Action item: An exact copy is needed of each line from the one including "(1.00 s to 2.00 s)" through the last line of the entries, both ends counted, with nothing added.

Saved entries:
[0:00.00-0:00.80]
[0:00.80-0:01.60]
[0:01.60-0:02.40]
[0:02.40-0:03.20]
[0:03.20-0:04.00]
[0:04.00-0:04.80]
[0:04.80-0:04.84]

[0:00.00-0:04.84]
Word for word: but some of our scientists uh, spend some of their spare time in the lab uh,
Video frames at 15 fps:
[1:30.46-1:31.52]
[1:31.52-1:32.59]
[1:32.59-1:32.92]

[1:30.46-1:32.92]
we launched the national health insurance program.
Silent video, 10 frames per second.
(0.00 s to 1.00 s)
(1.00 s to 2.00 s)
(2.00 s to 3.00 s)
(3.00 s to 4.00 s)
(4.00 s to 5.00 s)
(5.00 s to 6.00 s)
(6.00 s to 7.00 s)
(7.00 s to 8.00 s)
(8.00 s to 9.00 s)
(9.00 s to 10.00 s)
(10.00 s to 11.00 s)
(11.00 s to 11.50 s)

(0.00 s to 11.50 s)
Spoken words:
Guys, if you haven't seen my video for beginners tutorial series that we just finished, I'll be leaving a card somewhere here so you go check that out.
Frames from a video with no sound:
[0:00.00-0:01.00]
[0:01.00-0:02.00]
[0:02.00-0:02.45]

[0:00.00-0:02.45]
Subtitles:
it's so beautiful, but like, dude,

Result of this exercise:
(1.00 s to 2.00 s)
(2.00 s to 3.00 s)
(3.00 s to 4.00 s)
(4.00 s to 5.00 s)
(5.00 s to 6.00 s)
(6.00 s to 7.00 s)
(7.00 s to 8.00 s)
(8.00 s to 9.00 s)
(9.00 s to 10.00 s)
(10.00 s to 11.00 s)
(11.00 s to 11.50 s)

(0.00 s to 11.50 s)
Spoken words:
Guys, if you haven't seen my video for beginners tutorial series that we just finished, I'll be leaving a card somewhere here so you go check that out.
Frames from a video with no sound:
[0:00.00-0:01.00]
[0:01.00-0:02.00]
[0:02.00-0:02.45]

[0:00.00-0:02.45]
Subtitles:
it's so beautiful, but like, dude,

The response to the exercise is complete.